# Data records:
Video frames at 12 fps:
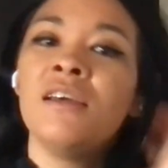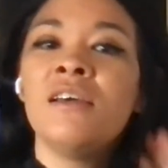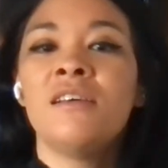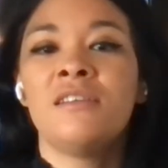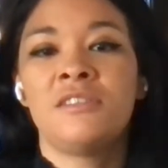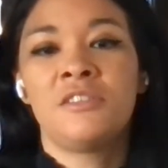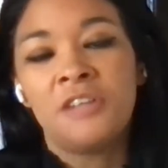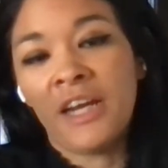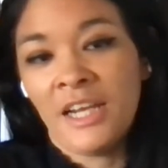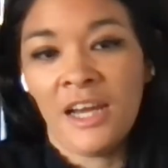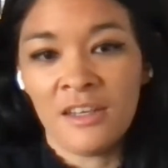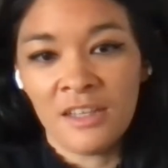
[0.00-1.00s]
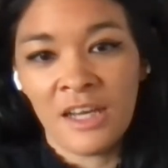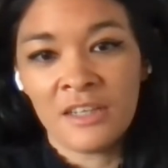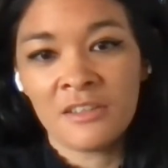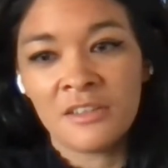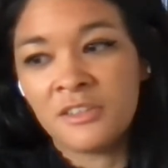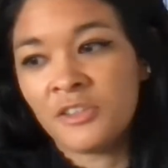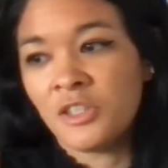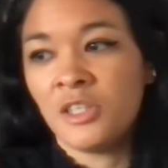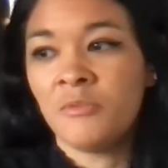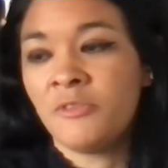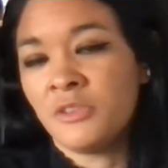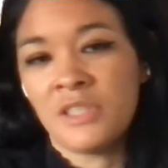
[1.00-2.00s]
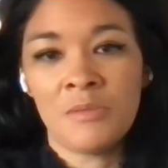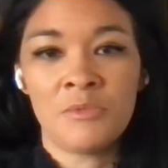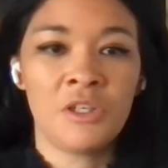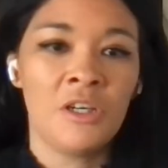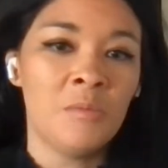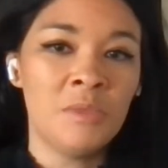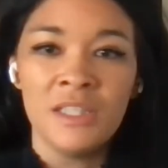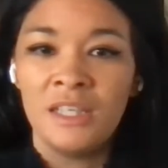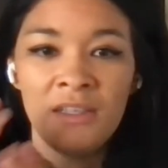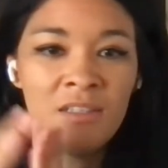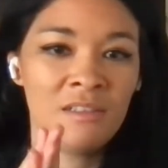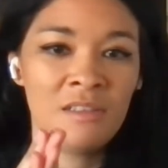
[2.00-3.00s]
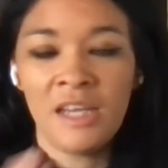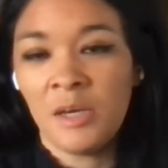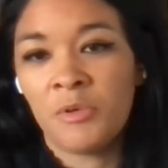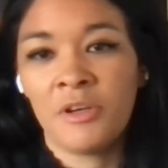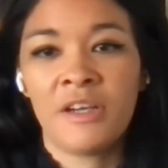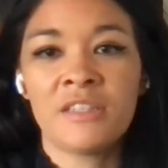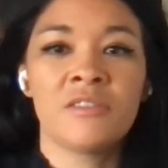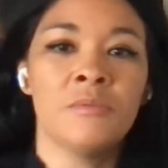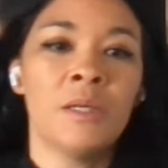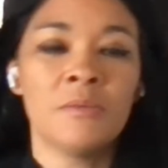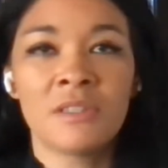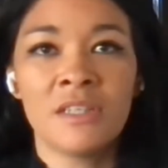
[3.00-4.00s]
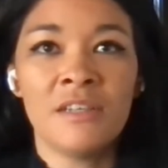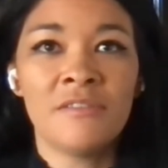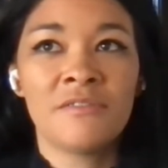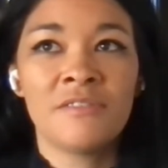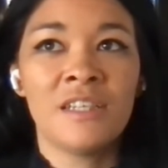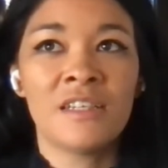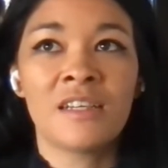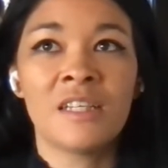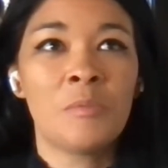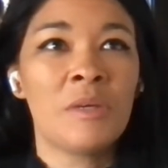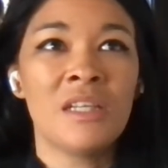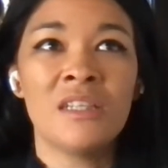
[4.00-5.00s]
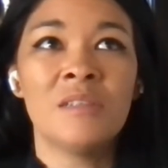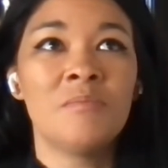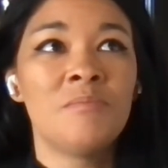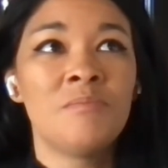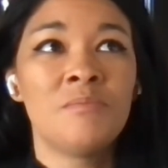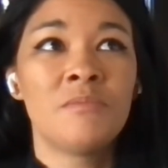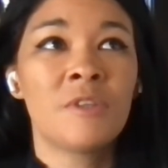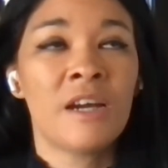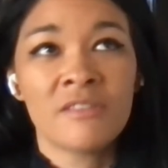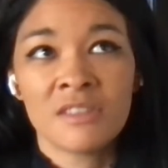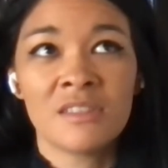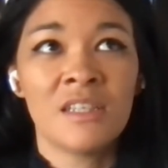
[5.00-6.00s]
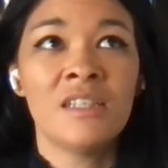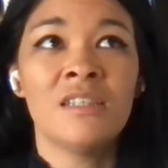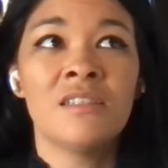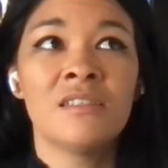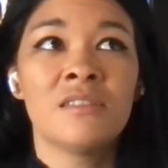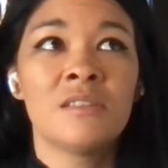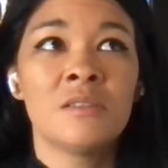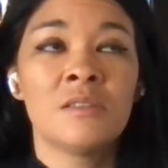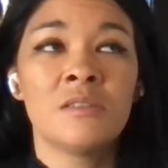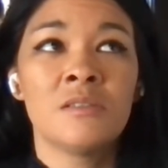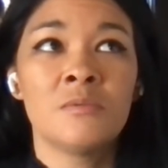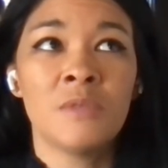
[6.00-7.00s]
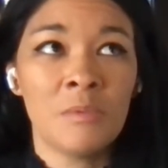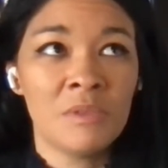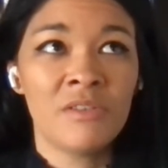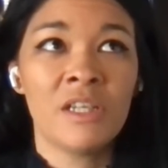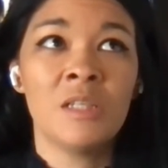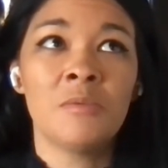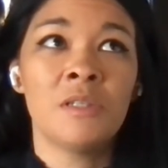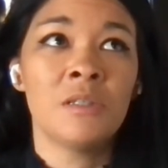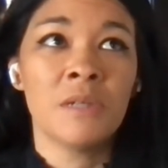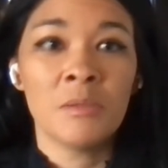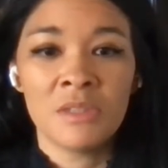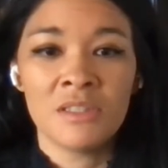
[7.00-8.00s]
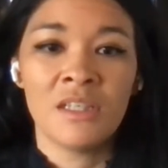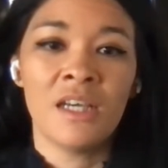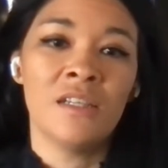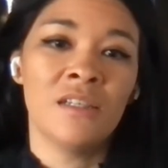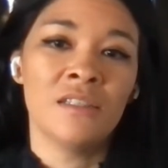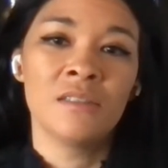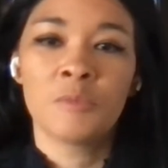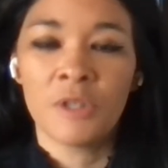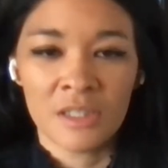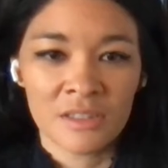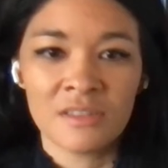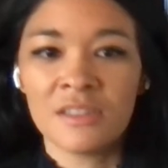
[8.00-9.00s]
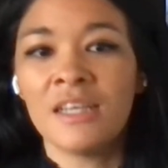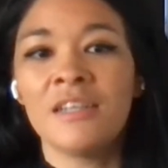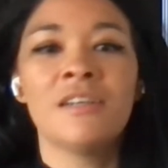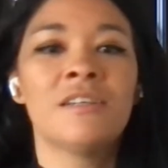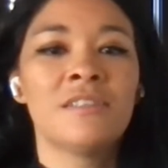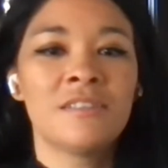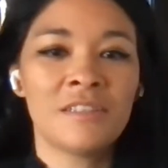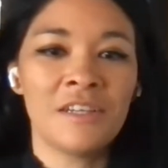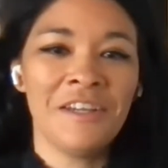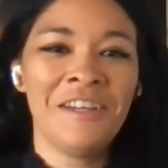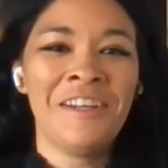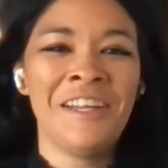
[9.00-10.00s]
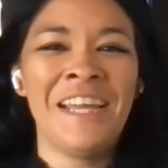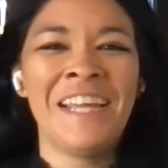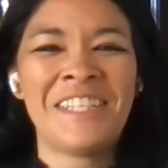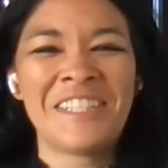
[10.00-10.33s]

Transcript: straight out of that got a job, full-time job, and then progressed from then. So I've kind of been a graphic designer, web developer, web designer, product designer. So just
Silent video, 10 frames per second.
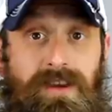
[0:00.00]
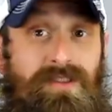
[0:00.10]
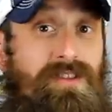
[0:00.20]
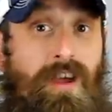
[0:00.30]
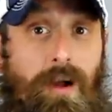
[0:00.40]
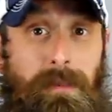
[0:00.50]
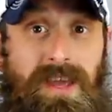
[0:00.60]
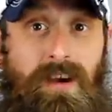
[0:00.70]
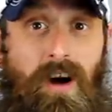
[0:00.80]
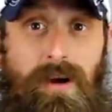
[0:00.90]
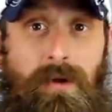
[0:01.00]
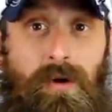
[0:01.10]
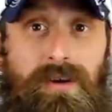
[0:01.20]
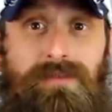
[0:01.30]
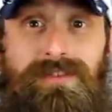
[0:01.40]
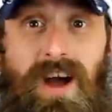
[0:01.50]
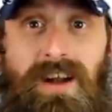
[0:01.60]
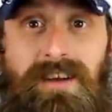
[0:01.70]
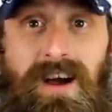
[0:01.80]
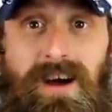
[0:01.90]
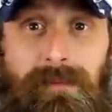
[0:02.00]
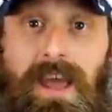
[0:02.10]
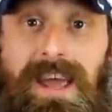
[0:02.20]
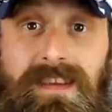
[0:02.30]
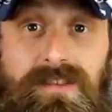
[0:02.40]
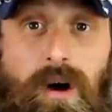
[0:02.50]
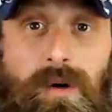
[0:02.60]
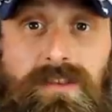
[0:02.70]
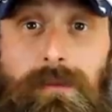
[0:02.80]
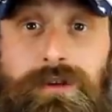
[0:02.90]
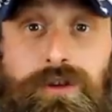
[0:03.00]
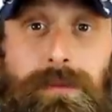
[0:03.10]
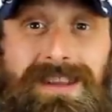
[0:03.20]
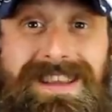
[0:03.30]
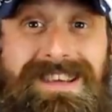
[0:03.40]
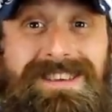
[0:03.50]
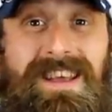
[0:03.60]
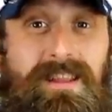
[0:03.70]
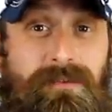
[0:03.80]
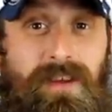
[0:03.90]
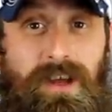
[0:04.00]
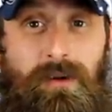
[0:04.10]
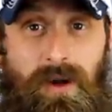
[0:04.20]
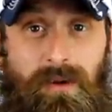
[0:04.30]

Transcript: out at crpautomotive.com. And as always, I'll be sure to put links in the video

# Your task:
Above are the records; copy them exactly without the pictures.

# Written response:
Video frames at 12 fps:
[0.00-1.00s]
[1.00-2.00s]
[2.00-3.00s]
[3.00-4.00s]
[4.00-5.00s]
[5.00-6.00s]
[6.00-7.00s]
[7.00-8.00s]
[8.00-9.00s]
[9.00-10.00s]
[10.00-10.33s]

Transcript: straight out of that got a job, full-time job, and then progressed from then. So I've kind of been a graphic designer, web developer, web designer, product designer. So just
Silent video, 10 frames per second.
[0:00.00]
[0:00.10]
[0:00.20]
[0:00.30]
[0:00.40]
[0:00.50]
[0:00.60]
[0:00.70]
[0:00.80]
[0:00.90]
[0:01.00]
[0:01.10]
[0:01.20]
[0:01.30]
[0:01.40]
[0:01.50]
[0:01.60]
[0:01.70]
[0:01.80]
[0:01.90]
[0:02.00]
[0:02.10]
[0:02.20]
[0:02.30]
[0:02.40]
[0:02.50]
[0:02.60]
[0:02.70]
[0:02.80]
[0:02.90]
[0:03.00]
[0:03.10]
[0:03.20]
[0:03.30]
[0:03.40]
[0:03.50]
[0:03.60]
[0:03.70]
[0:03.80]
[0:03.90]
[0:04.00]
[0:04.10]
[0:04.20]
[0:04.30]

Transcript: out at crpautomotive.com. And as always, I'll be sure to put links in the video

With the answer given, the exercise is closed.